▶ **Information shown**
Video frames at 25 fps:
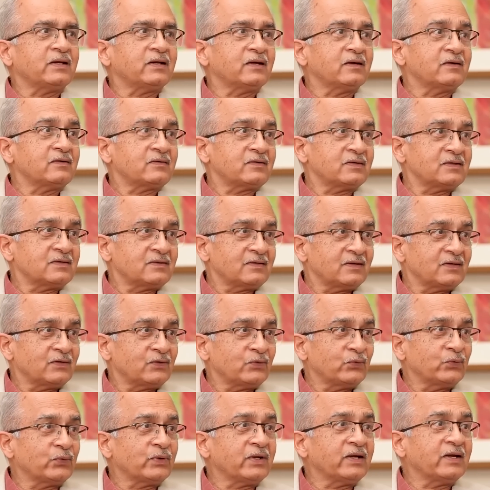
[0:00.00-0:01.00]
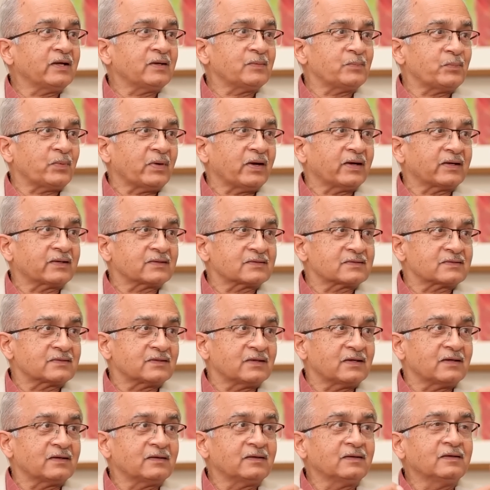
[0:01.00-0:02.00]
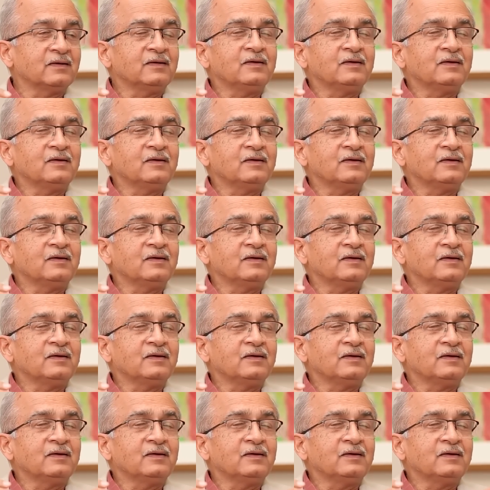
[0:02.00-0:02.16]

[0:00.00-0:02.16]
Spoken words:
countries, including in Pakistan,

▶ **To do**
Transcribe the listing in full and omit the pictures.

▶ **Result of the exercise**
Video frames at 25 fps:
[0:00.00-0:01.00]
[0:01.00-0:02.00]
[0:02.00-0:02.16]

[0:00.00-0:02.16]
Spoken words:
countries, including in Pakistan,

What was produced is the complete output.